While rumba’s origin is linked to enslaved people from Africa during the era of the Atlantic trade, discussions of its history usually don’t go beyond that.  The people and culture from which it originated in Africa are usually not mentioned. This past week’s addition of Congolese rumba to the Unesco heritage list, hopefully ensures that the African origin of this world famous musical and dance genre will not be forgotten.

“Congolese rumba is a musical genre and a dance common in urban areas of the Democratic Republic of the Congo and the Republic of the Congo,” Unesco stated on its Heritage website.  “Generally danced by a male-female couple, it is a multicultural form of expression originating from an ancient dance called nkumba (meaning waist in Kikongo). The rumba is used for celebration and mourning, in private, public, and religious spaces.”

Historical context of rumba and the role of slave trade

The Democratic Republic of Congo and the Congo Republic submitted a joint bid for their rumba in October this year. “When our ancestors who were taken abroad wanted to remember their history, their origin, their memory, they danced the navel dance,” said Catherine Kathungu Furaha, Congo’s minister of art and culture during the submission. “We want rumba to be recognized as ours. It is our identity.”

The inclusion of Congolese rumba is important as it brings recognition and celebrates the people and culture from which rumba was introduced to Cuba.

The ancient kingdom of Kongo accounted for a large number of enslaved people that were transported to Cuba beginning from the 15th century and “between 17% and 24% of the African slaves who arrived in Cuba between 1817 and 1843 were Bakongo (another name for Kongo.) The Africans carried with them their culture including the rumba which under Spanish cultural influence developed into the Cuban rumba in the black urban slums of Cuba in the mid-19th century.

Ned Sublette, an American musicologist and music composer who is known for fusing country-western and Afro-Caribbean styles including rumba, says that “Kikongo words and names are part of the common vocabulary of Cuban rumba.”

Music moves back and forth

However, the Congolese rumba as we have it today was influenced by Afro-Cuban music, especially rumba music which was repatriated to the Congo region with the arrival of the “GV series” gramophone records in the Congo region in the 1930s.

The G.V. Series is best known as the first exposure many Africans had to Afro-Cuban music and by the 1940s Cuban rumba had gained widespread popularity in the Congo due to radio airplay, and its familiar sound and dance.

The influence of Cuban rumba elements in the local Congolese music and dance particularly the maringa, which had basic movements in common with the Cuban rumba, resulted in the emergence of the modern Congolese rumba in the 1950s.
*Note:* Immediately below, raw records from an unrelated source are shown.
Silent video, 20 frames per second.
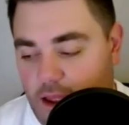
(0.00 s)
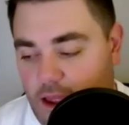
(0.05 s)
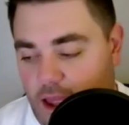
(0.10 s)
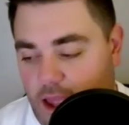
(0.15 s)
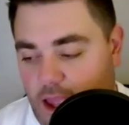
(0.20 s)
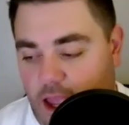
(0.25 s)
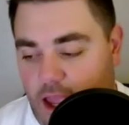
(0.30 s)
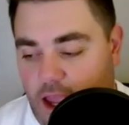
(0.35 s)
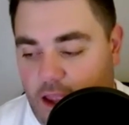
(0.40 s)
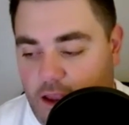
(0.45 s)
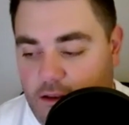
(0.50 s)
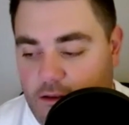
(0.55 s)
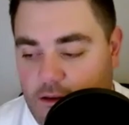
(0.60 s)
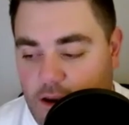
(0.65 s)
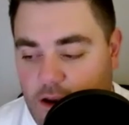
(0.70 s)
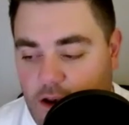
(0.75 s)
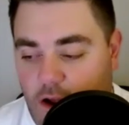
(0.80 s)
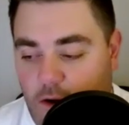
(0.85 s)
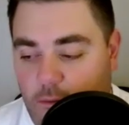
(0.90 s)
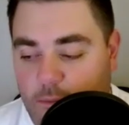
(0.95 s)
and
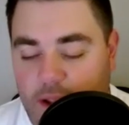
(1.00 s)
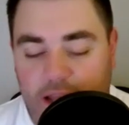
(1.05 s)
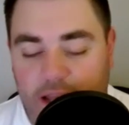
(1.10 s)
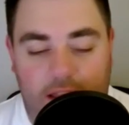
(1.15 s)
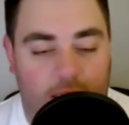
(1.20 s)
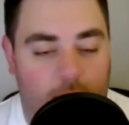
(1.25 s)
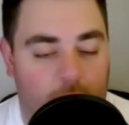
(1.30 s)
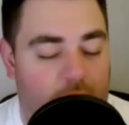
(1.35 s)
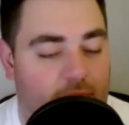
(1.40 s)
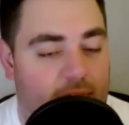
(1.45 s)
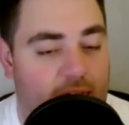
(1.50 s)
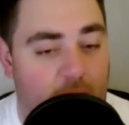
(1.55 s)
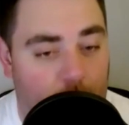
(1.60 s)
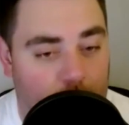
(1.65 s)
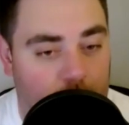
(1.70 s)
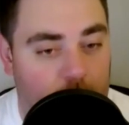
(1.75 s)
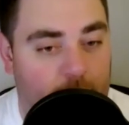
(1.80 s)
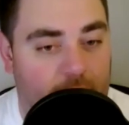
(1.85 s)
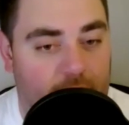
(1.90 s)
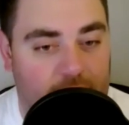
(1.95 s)
beating them in that
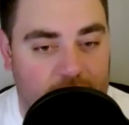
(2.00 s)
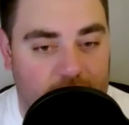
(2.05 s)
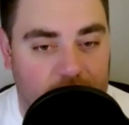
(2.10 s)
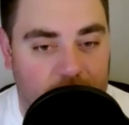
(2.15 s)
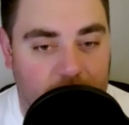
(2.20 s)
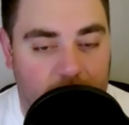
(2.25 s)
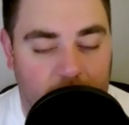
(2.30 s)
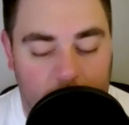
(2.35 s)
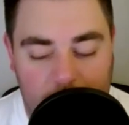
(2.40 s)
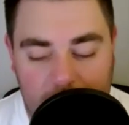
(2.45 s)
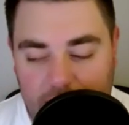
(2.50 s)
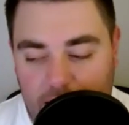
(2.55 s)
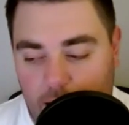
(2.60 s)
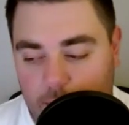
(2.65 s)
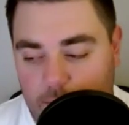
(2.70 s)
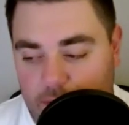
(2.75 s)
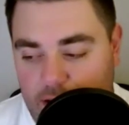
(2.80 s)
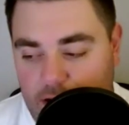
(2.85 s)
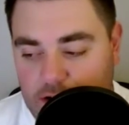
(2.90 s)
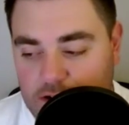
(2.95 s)
one. Miles Turner had a big
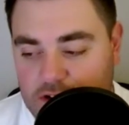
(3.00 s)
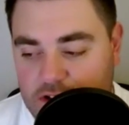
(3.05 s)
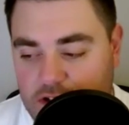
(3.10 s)
game there.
Congolese musicians such as Franco and the OK Jazz band, Dr. Nico and Tabu Ley Rochereau of the African Fiesta, and Papa Wendo (the first international star of Congolese rumba) are credited for having played a huge role in developing the Congolese rumba style.

Rumba exemplifies the universality of music. The fact that a genre that emerged from the continent, survived the horrors of the transatlantic slave trade, then went on to spur other musical movements globally, including in Africa.